◆ **Exercise input**:
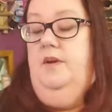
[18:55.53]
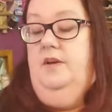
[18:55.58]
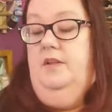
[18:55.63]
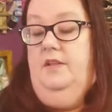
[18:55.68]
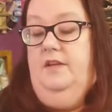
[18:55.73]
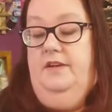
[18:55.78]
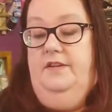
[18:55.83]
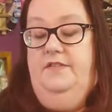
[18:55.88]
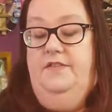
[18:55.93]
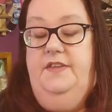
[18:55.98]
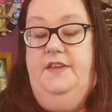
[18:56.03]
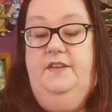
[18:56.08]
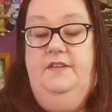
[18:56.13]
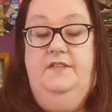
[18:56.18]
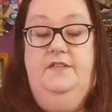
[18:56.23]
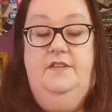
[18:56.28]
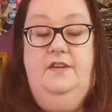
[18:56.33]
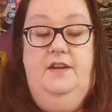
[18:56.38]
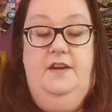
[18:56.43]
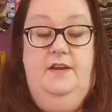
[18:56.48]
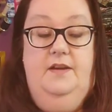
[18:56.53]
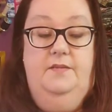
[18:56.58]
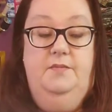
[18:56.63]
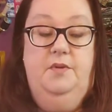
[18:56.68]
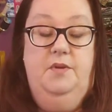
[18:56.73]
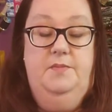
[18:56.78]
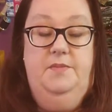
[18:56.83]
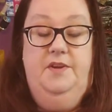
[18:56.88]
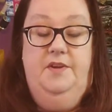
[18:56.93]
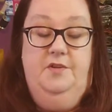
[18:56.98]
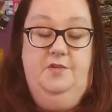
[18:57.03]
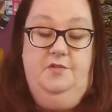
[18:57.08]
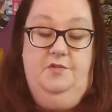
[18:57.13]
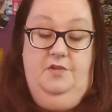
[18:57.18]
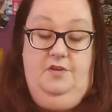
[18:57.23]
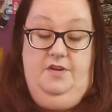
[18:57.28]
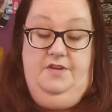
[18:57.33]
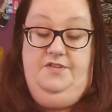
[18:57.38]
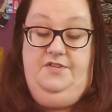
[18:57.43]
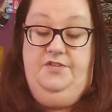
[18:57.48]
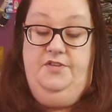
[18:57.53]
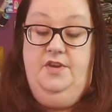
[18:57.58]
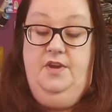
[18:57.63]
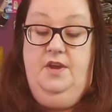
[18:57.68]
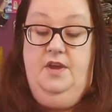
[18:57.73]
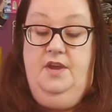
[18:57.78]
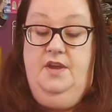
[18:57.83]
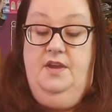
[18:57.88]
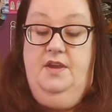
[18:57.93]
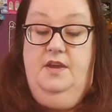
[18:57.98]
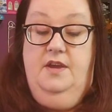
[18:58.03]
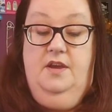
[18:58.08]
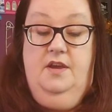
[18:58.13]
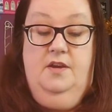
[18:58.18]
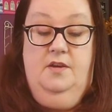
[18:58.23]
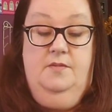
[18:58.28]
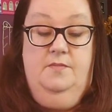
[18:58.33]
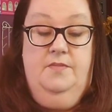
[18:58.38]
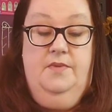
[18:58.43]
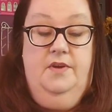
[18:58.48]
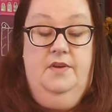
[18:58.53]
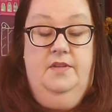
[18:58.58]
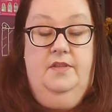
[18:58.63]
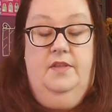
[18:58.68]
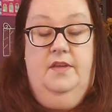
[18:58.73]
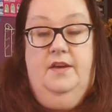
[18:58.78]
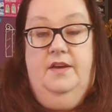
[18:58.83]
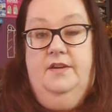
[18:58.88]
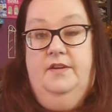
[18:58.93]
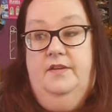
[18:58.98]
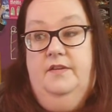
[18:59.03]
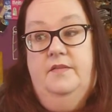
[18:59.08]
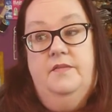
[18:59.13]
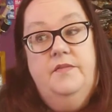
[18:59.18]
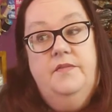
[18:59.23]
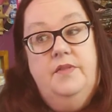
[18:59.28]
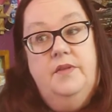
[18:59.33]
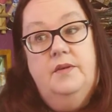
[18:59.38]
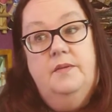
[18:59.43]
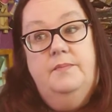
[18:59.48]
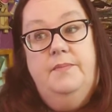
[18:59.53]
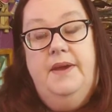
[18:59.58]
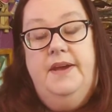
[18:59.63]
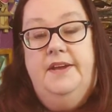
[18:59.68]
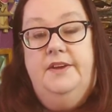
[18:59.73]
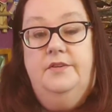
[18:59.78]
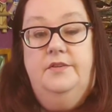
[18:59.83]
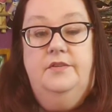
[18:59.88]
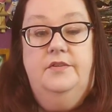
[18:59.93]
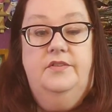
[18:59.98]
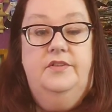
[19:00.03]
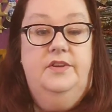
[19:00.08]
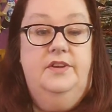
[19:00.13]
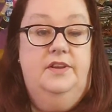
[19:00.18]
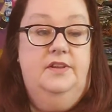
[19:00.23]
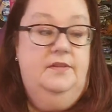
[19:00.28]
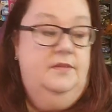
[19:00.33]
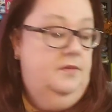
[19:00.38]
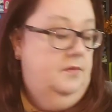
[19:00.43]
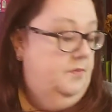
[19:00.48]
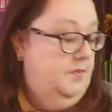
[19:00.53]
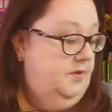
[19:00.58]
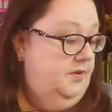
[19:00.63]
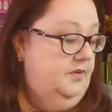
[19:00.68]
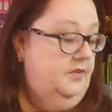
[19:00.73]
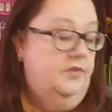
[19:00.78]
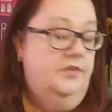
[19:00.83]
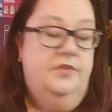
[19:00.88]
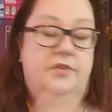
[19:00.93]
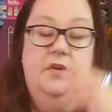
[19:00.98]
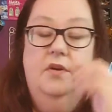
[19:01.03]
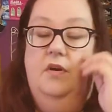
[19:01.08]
a lot of things that I'm coming across, a lot of the patterns in the books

◆ **What to do**:
Copy each line of the material above exactly, but not the images.

◆ **Expected answer**:
[18:55.53]
[18:55.58]
[18:55.63]
[18:55.68]
[18:55.73]
[18:55.78]
[18:55.83]
[18:55.88]
[18:55.93]
[18:55.98]
[18:56.03]
[18:56.08]
[18:56.13]
[18:56.18]
[18:56.23]
[18:56.28]
[18:56.33]
[18:56.38]
[18:56.43]
[18:56.48]
[18:56.53]
[18:56.58]
[18:56.63]
[18:56.68]
[18:56.73]
[18:56.78]
[18:56.83]
[18:56.88]
[18:56.93]
[18:56.98]
[18:57.03]
[18:57.08]
[18:57.13]
[18:57.18]
[18:57.23]
[18:57.28]
[18:57.33]
[18:57.38]
[18:57.43]
[18:57.48]
[18:57.53]
[18:57.58]
[18:57.63]
[18:57.68]
[18:57.73]
[18:57.78]
[18:57.83]
[18:57.88]
[18:57.93]
[18:57.98]
[18:58.03]
[18:58.08]
[18:58.13]
[18:58.18]
[18:58.23]
[18:58.28]
[18:58.33]
[18:58.38]
[18:58.43]
[18:58.48]
[18:58.53]
[18:58.58]
[18:58.63]
[18:58.68]
[18:58.73]
[18:58.78]
[18:58.83]
[18:58.88]
[18:58.93]
[18:58.98]
[18:59.03]
[18:59.08]
[18:59.13]
[18:59.18]
[18:59.23]
[18:59.28]
[18:59.33]
[18:59.38]
[18:59.43]
[18:59.48]
[18:59.53]
[18:59.58]
[18:59.63]
[18:59.68]
[18:59.73]
[18:59.78]
[18:59.83]
[18:59.88]
[18:59.93]
[18:59.98]
[19:00.03]
[19:00.08]
[19:00.13]
[19:00.18]
[19:00.23]
[19:00.28]
[19:00.33]
[19:00.38]
[19:00.43]
[19:00.48]
[19:00.53]
[19:00.58]
[19:00.63]
[19:00.68]
[19:00.73]
[19:00.78]
[19:00.83]
[19:00.88]
[19:00.93]
[19:00.98]
[19:01.03]
[19:01.08]
a lot of things that I'm coming across, a lot of the patterns in the books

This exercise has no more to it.